- Exercise instructions
Each line from the one holding "[2:51.59-2:52.42]" through the end of the records should be returned exactly, while pictures are skipped.

- Exercise material

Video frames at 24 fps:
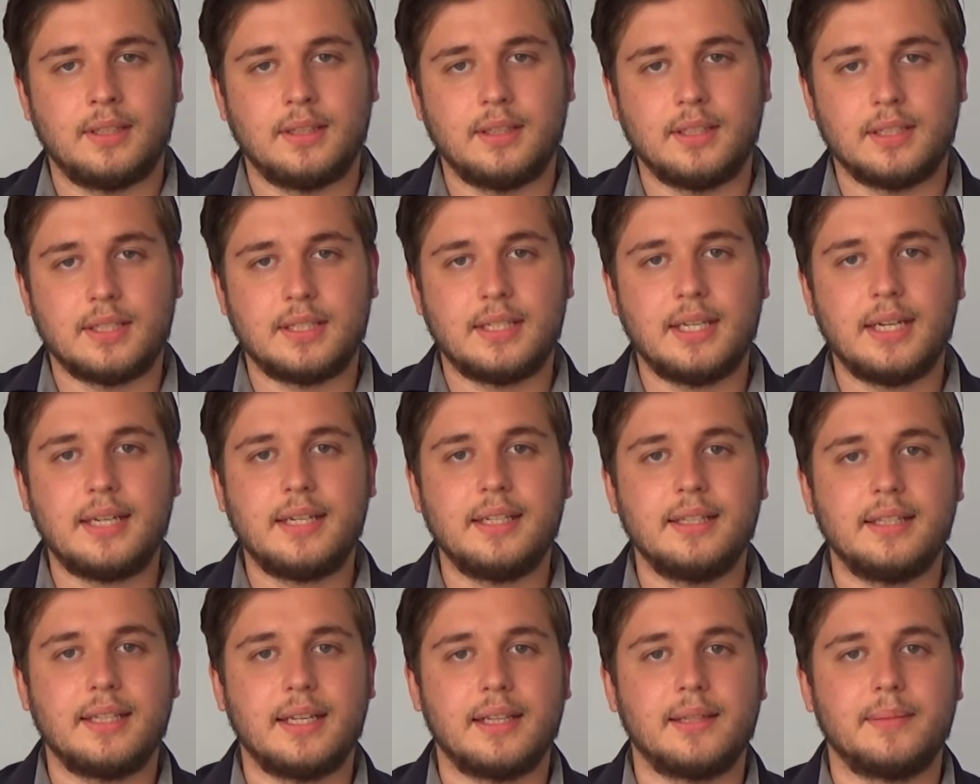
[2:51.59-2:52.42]
The
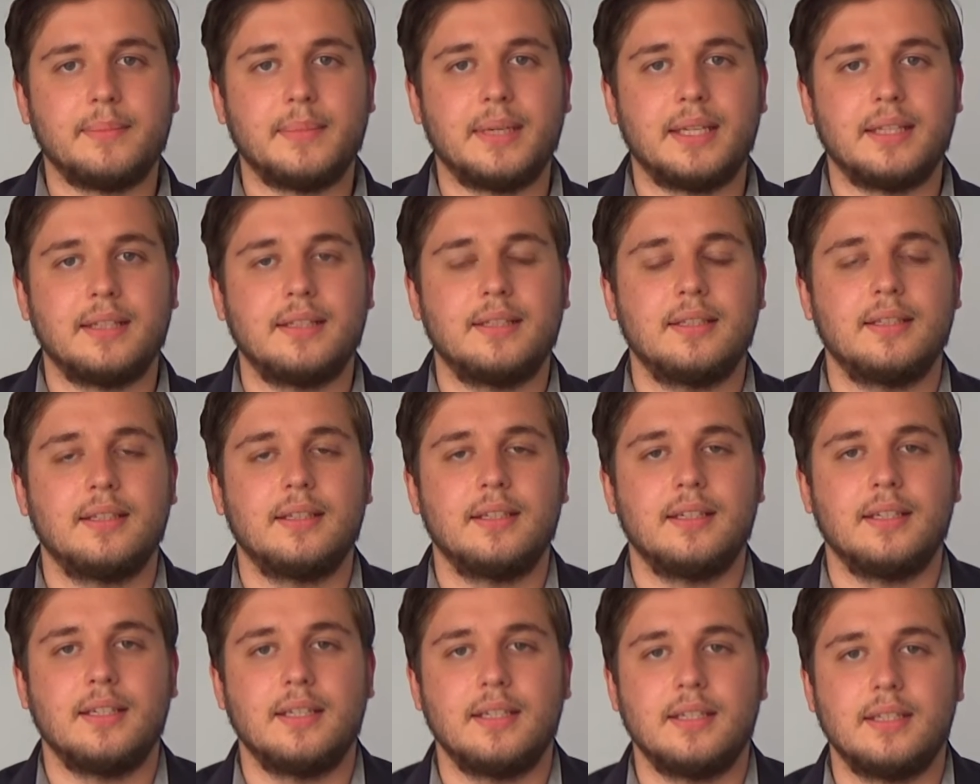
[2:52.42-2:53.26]
second element
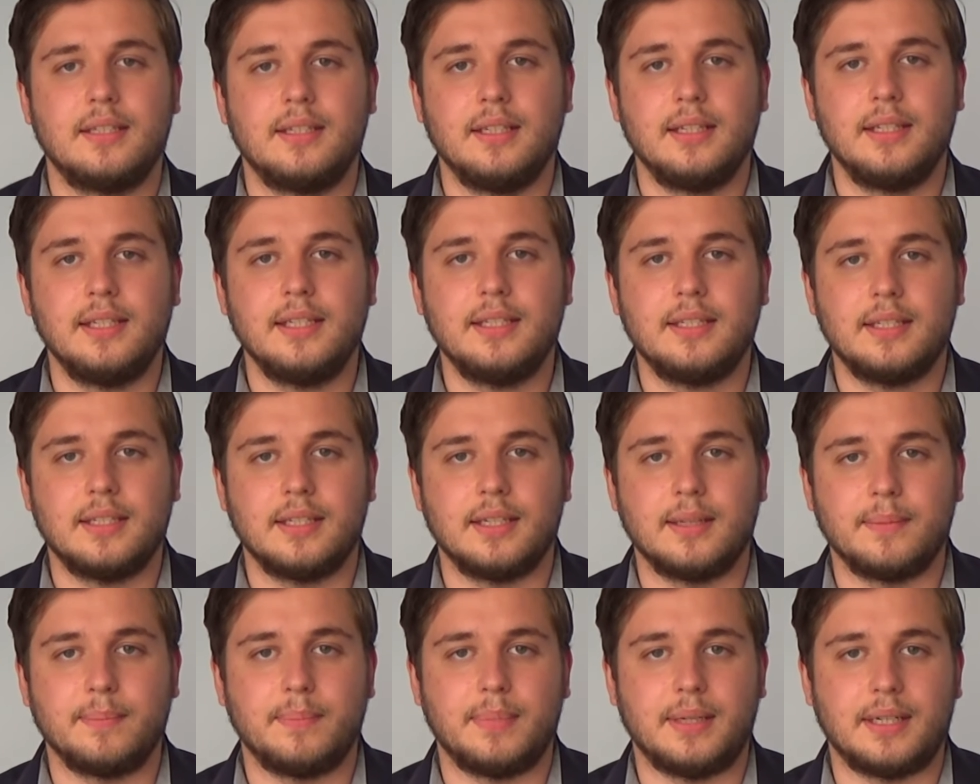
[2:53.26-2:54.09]
is the
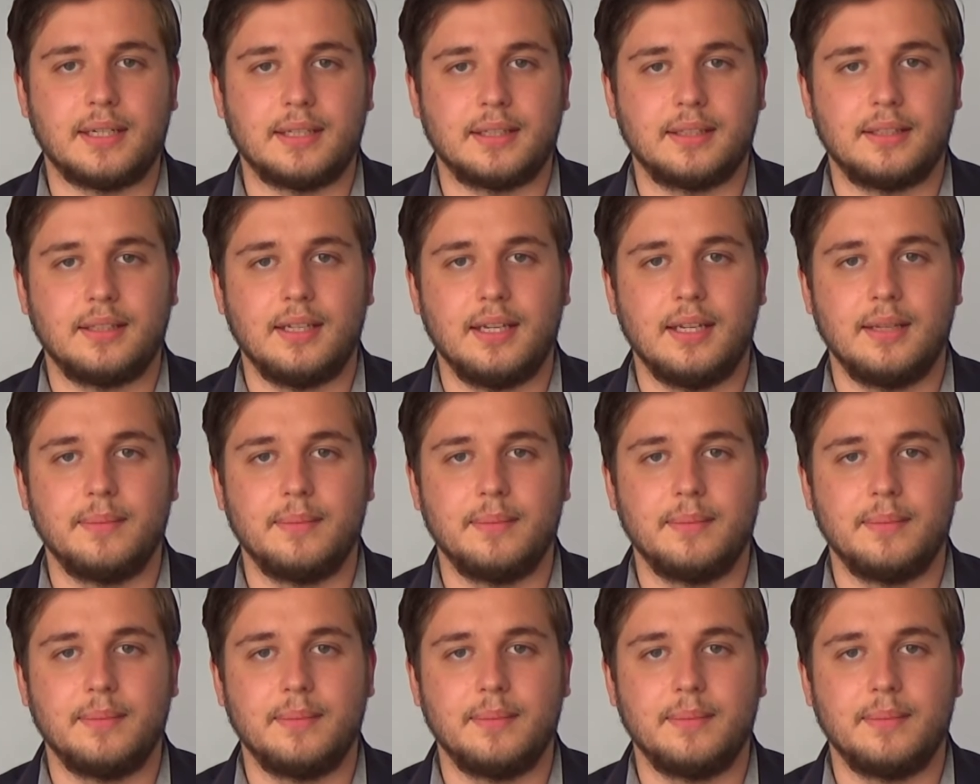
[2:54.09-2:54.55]
listening part,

- Answer box
[2:51.59-2:52.42]
The
[2:52.42-2:53.26]
second element
[2:53.26-2:54.09]
is the
[2:54.09-2:54.55]
listening part,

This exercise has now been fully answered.